▸ Work task:
The records that follow should be copied out exactly, pictures excluded.

Source data

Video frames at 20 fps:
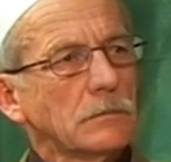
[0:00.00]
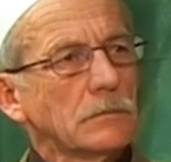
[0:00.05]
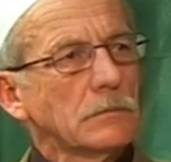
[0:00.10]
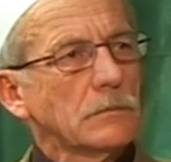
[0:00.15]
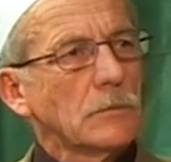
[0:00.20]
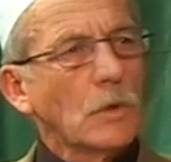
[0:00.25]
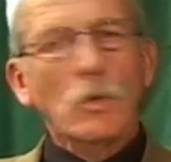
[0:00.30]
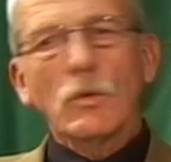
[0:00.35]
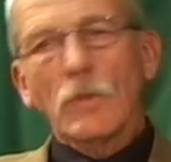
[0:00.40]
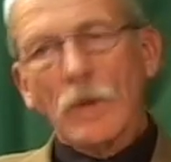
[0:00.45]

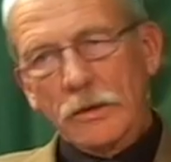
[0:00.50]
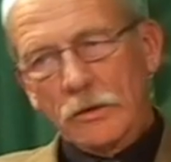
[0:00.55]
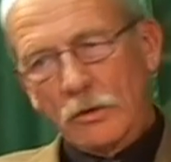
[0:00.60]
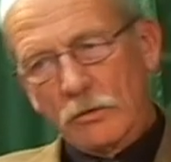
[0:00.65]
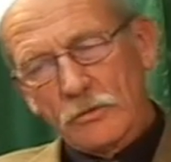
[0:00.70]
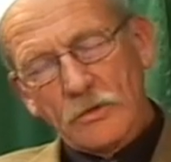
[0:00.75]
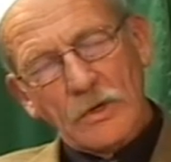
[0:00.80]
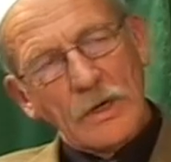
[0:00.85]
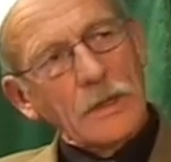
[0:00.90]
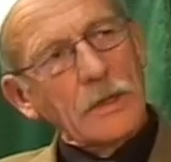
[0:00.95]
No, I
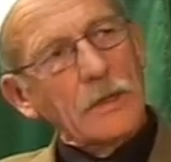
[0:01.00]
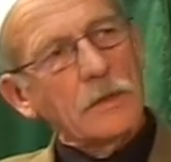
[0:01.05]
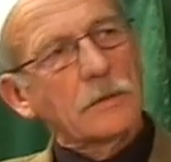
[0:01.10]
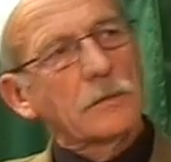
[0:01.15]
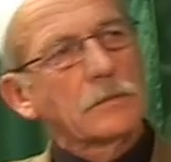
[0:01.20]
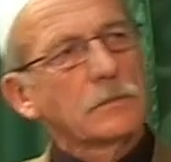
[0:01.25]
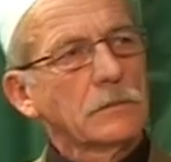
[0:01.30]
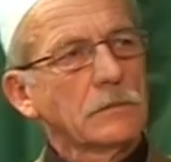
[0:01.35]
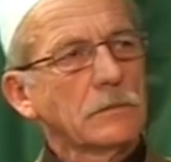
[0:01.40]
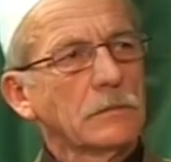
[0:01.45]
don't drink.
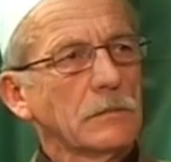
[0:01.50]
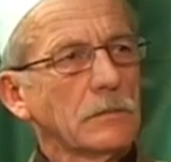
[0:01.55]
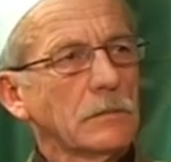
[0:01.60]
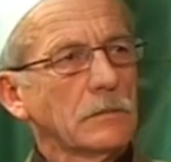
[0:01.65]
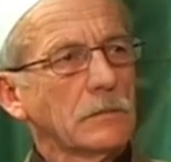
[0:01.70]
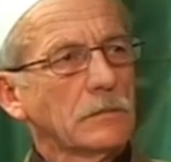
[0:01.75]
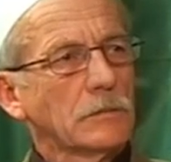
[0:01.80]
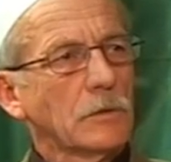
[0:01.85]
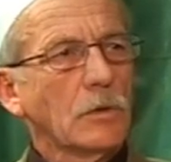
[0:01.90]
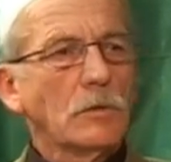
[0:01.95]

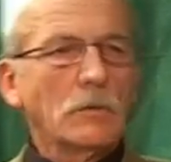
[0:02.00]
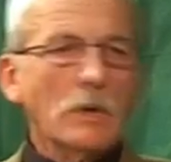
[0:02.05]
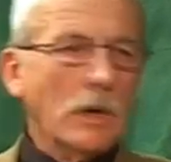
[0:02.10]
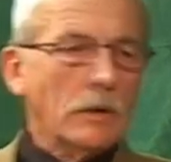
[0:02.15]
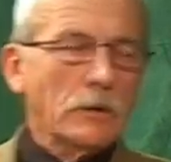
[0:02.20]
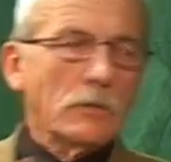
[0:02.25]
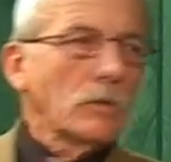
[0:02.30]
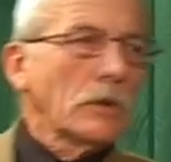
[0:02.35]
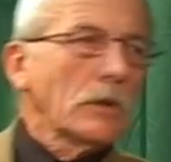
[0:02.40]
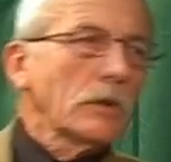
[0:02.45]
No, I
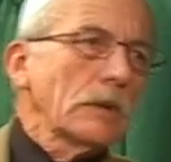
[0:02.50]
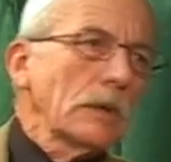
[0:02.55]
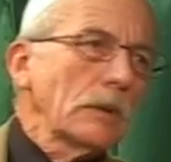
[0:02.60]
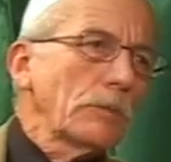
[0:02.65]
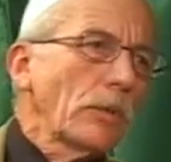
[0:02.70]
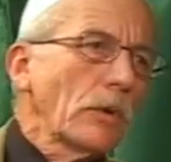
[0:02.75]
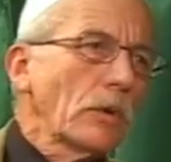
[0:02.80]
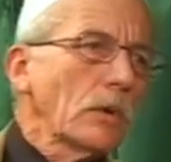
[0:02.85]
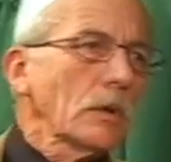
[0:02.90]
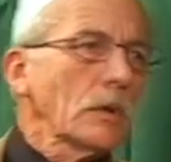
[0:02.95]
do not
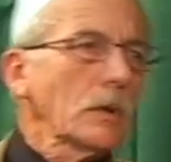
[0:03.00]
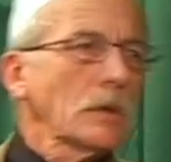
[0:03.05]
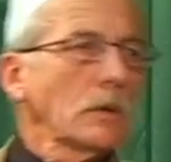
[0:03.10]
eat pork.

▸ Reply:
Video frames at 20 fps:
[0:00.00]
[0:00.05]
[0:00.10]
[0:00.15]
[0:00.20]
[0:00.25]
[0:00.30]
[0:00.35]
[0:00.40]
[0:00.45]

[0:00.50]
[0:00.55]
[0:00.60]
[0:00.65]
[0:00.70]
[0:00.75]
[0:00.80]
[0:00.85]
[0:00.90]
[0:00.95]
No, I
[0:01.00]
[0:01.05]
[0:01.10]
[0:01.15]
[0:01.20]
[0:01.25]
[0:01.30]
[0:01.35]
[0:01.40]
[0:01.45]
don't drink.
[0:01.50]
[0:01.55]
[0:01.60]
[0:01.65]
[0:01.70]
[0:01.75]
[0:01.80]
[0:01.85]
[0:01.90]
[0:01.95]

[0:02.00]
[0:02.05]
[0:02.10]
[0:02.15]
[0:02.20]
[0:02.25]
[0:02.30]
[0:02.35]
[0:02.40]
[0:02.45]
No, I
[0:02.50]
[0:02.55]
[0:02.60]
[0:02.65]
[0:02.70]
[0:02.75]
[0:02.80]
[0:02.85]
[0:02.90]
[0:02.95]
do not
[0:03.00]
[0:03.05]
[0:03.10]
eat pork.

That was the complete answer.